Retruning strings (char pointers) from C routines

Post questions here relative to DataStage Enterprise/PX Edition for such areas as Parallel job design, Parallel datasets, BuildOps, Wrappers, etc.

Moderators: chulett, rschirm, roy

Post Reply
banactp
Participant
Posts: 52
Joined: Tue Feb 22, 2005 2:55 pm

Retruning strings (char pointers) from C routines

Post by banactp »

I would like to create a PX routine that returns a (modified) substring of an input string, much like this one posted by another user of this forum:

Code: Select all

char *substr(char *str,int st,int len)
{
   int i,j=0,l;
   char *s;
   l = strlen(str);
   if(len > 0)
      s = (char *)malloc(100);
   else
      return("");
   if(l < abs(st))
      return("");
   if(st == 0)
      st = 1;
   if(st < 0)
      st = st + l + 1;
   for(i=st-1; i<st+len-1; i++)
   {
      s[j] = str[i];
      j++;         
   }
   s[j] = '\0';
   return(s);
}
My concern is how to free the space malloc'ed in the routine. I do not want to modify or overwrite the input string.

One idea that I've had, as yet untested, is to pass a VarChar stage variable as an additional (char *) argument, and try to put the result there instead of allocating new storage.

Any other suggestions?

TIA
roy
Participant
Posts: 2598
Joined: Wed Jul 30, 2003 2:05 am
Location: Israel

Post by roy »

Hi,
well I'd like to know the answer to this one myself, this kind of thing is what making me use some routines still with basic so I can use the common storage and not worry about memory leaks.

Any ideas anyone?
Roy R.
Time is money but when you don't have money time is all you can afford.

Search before posting:)

Join the DataStagers team effort at:
http://www.worldcommunitygrid.org
Image
roy
Participant
Posts: 2598
Joined: Wed Jul 30, 2003 2:05 am
Location: Israel

Post by roy »

hmm it was long ago since I played with c/c++.
but if my memory serves me this code simply allocates 100 bytes on the heap and returns a pointer to that location in the memory or rather a pointer to a char string of 100 characters in max length.
now if my assumption is correct and the allocated size is static you might use a static varialbe without the dynamic allocation and use Stage variables to hold the last value of it (returned from the routine) so you can send it in the next row as a starting point.
if this is the case you have no memory leak issues.

IHTH,
Roy R.
Time is money but when you don't have money time is all you can afford.

Search before posting:)

Join the DataStagers team effort at:
http://www.worldcommunitygrid.org
Image
banactp
Participant
Posts: 52
Joined: Tue Feb 22, 2005 2:55 pm

Post by banactp »

Thanks, Roy.

Static allocation won't work becuase this is intended to be a common, widely-used routine. I can't risk having several processes trying to use the same space at once. And I don't want to lock it down and have threads waiting on such a simple routine!

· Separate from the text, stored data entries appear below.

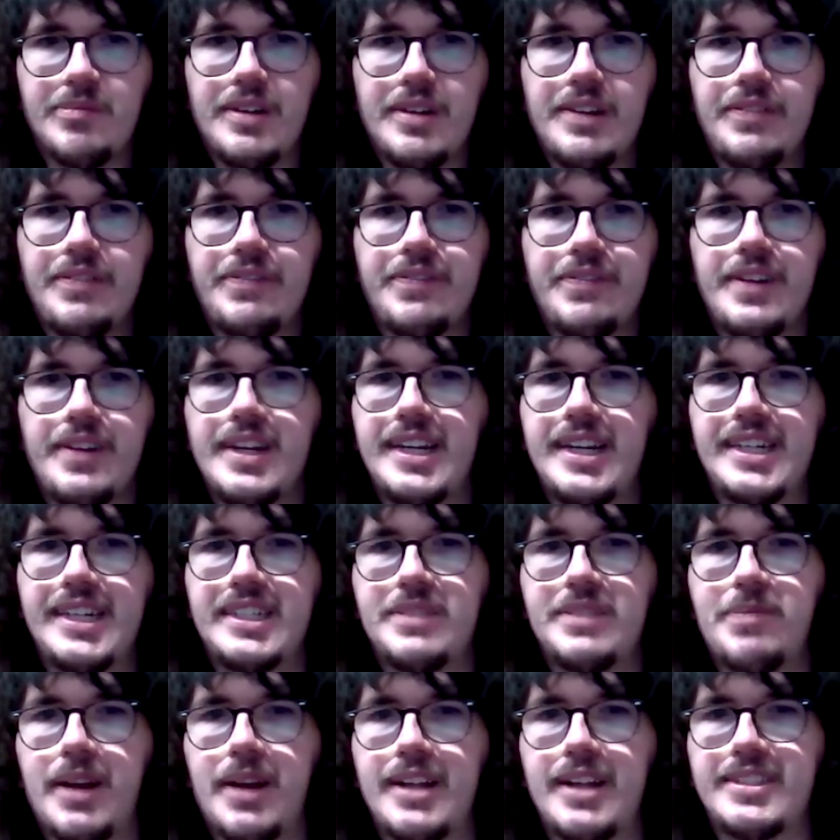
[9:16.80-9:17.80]
if an
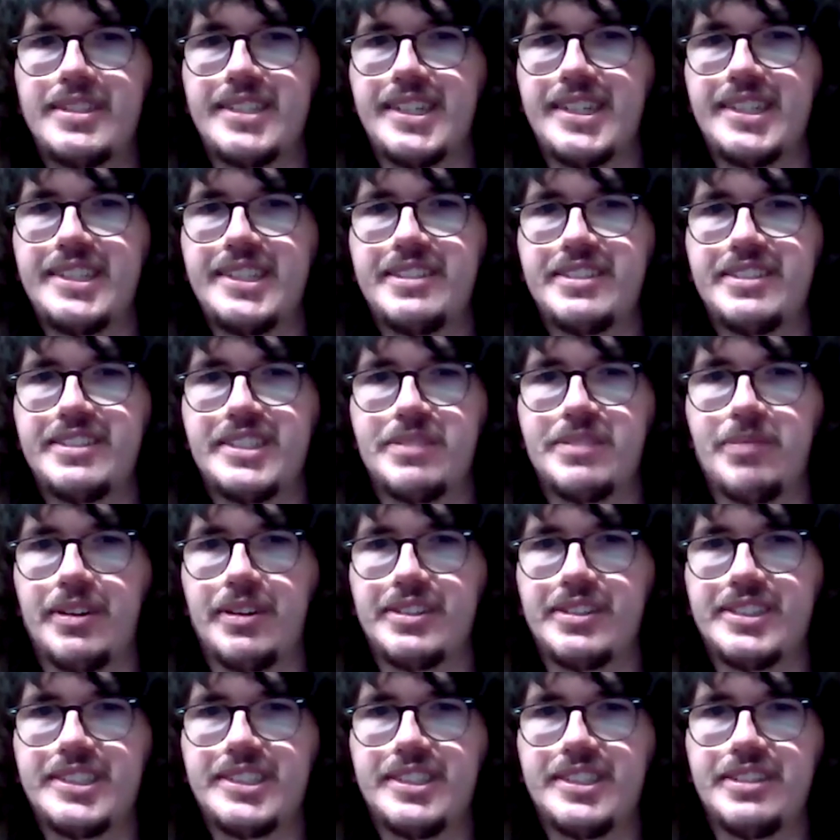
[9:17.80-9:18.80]
enterprise end user
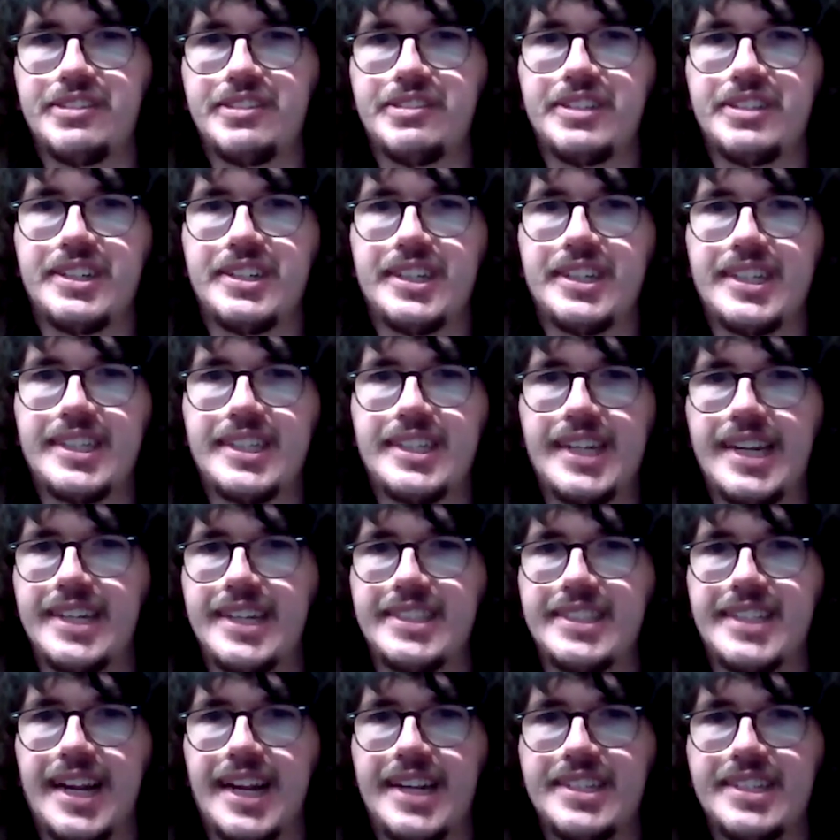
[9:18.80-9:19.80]
wanted to get
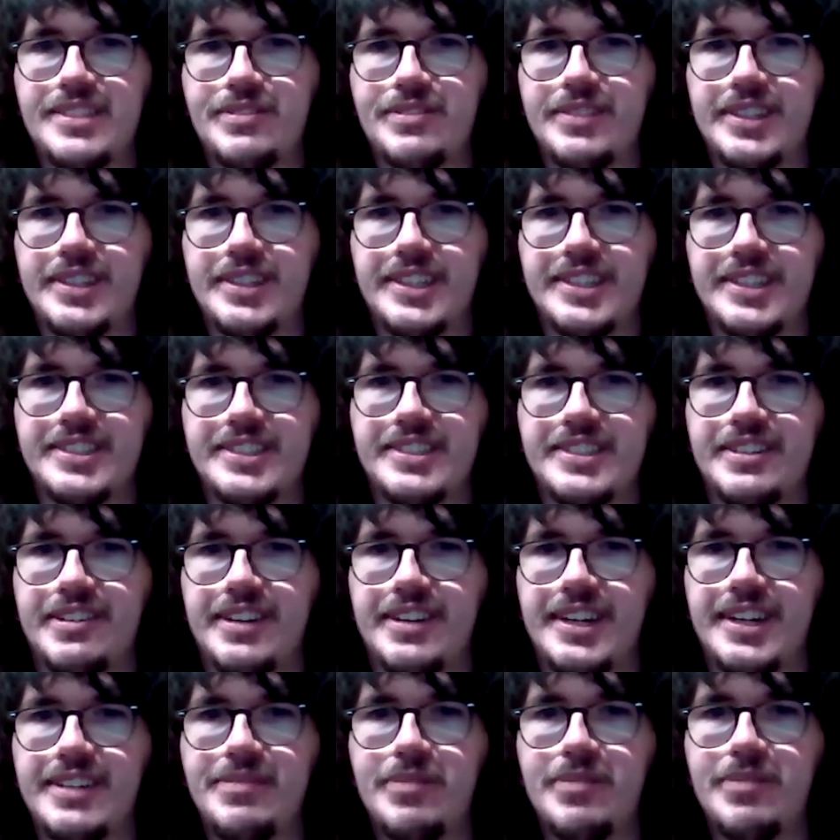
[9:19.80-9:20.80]
in touch with
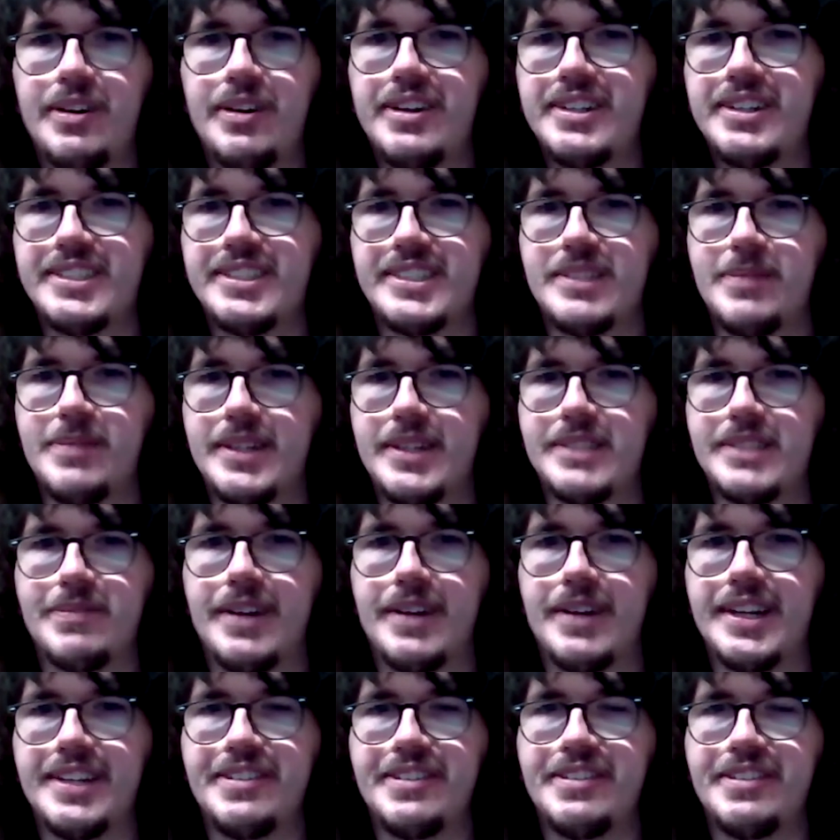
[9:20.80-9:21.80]
Hasura, what is the best
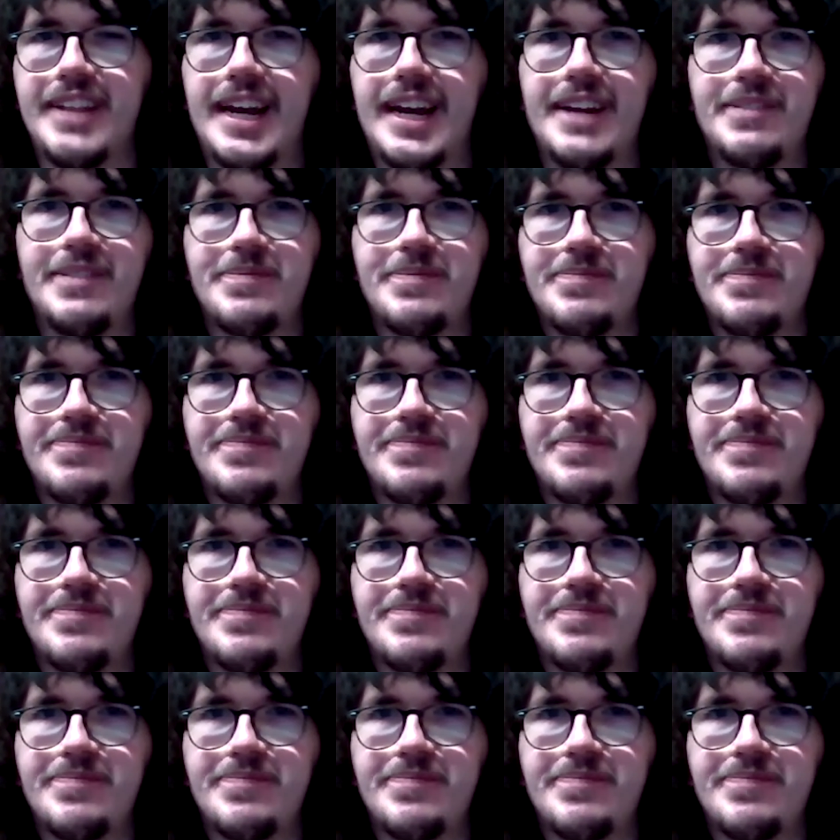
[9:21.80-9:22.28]
way to do that?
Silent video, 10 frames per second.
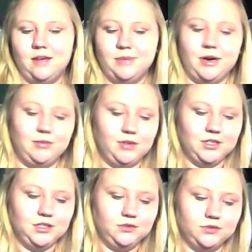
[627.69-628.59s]
But I'm
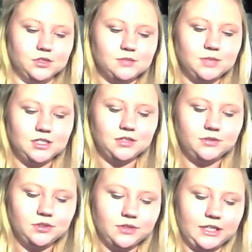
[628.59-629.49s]
going to force myself
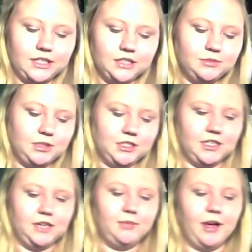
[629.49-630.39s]
to read it because I
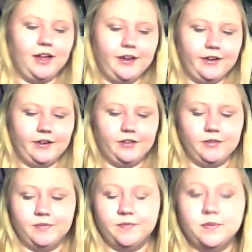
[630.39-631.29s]
did buy it.
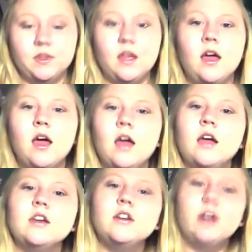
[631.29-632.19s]

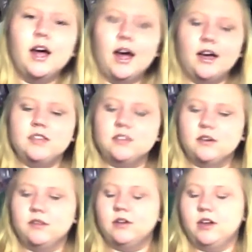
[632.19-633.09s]
You know, I
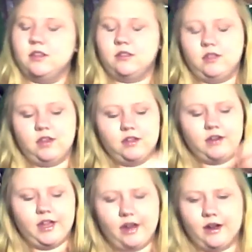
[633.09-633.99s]
saw the, the other
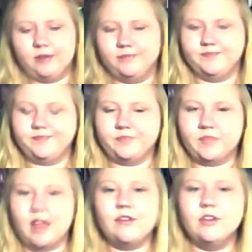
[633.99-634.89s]
day, um,
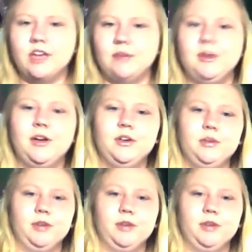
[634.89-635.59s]
every time I go into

I'll be able to try using the space allocated for a stage variable this afternoon, once our admin reconfigures our installation. I'll post the results here.

I was under the impression that I couldn't use BASIC (server) routines within parallel jobs. In fact, I think I tried that two days ago and sure enough the routine did not appear in the pallete of available ones.

tpb
roy
Participant
Posts: 2598
Joined: Wed Jul 30, 2003 2:05 am
Location: Israel

Post by roy »

true in a parallel transformer but you can use a basic transformer from the stage types in your repository
then you have basic in your parallel jobs.

IHTH,
Roy R.
Time is money but when you don't have money time is all you can afford.

Search before posting:)

Join the DataStagers team effort at:
http://www.worldcommunitygrid.org
Image
T42
Participant
Posts: 499
Joined: Thu Nov 11, 2004 6:45 pm

Re: Retruning strings (char pointers) from C routines

Post by T42 »

banactp wrote:I would like to create a PX routine that returns a (modified) substring of an input string, much like this one posted by another user of this forum
Modified substring? That can easily be done in Transformer stage. Give us your rules, and I can whip something up without you having to build a BuildOP or Custom stage.
banactp
Participant
Posts: 52
Joined: Tue Feb 22, 2005 2:55 pm

Re: Retruning strings (char pointers) from C routines

Post by banactp »

T42 wrote: Modified substring? That can easily be done in Transformer stage. Give us your rules, and I can whip something up without you having to build a BuildOP or Custom stage.
OK, I need a stage that processes records in which some of the fields are strings. Some, but not all of those strings need to be flipped around from front to back, and all the "<" and ">" should be replaced with "<" and "&gt". Any ":" should be removed, then the number of characters in the string should be appended to it along with a date/timestamp. The fields in each record that need to be operated on will vary from job to job, although the processing will be the same in each case.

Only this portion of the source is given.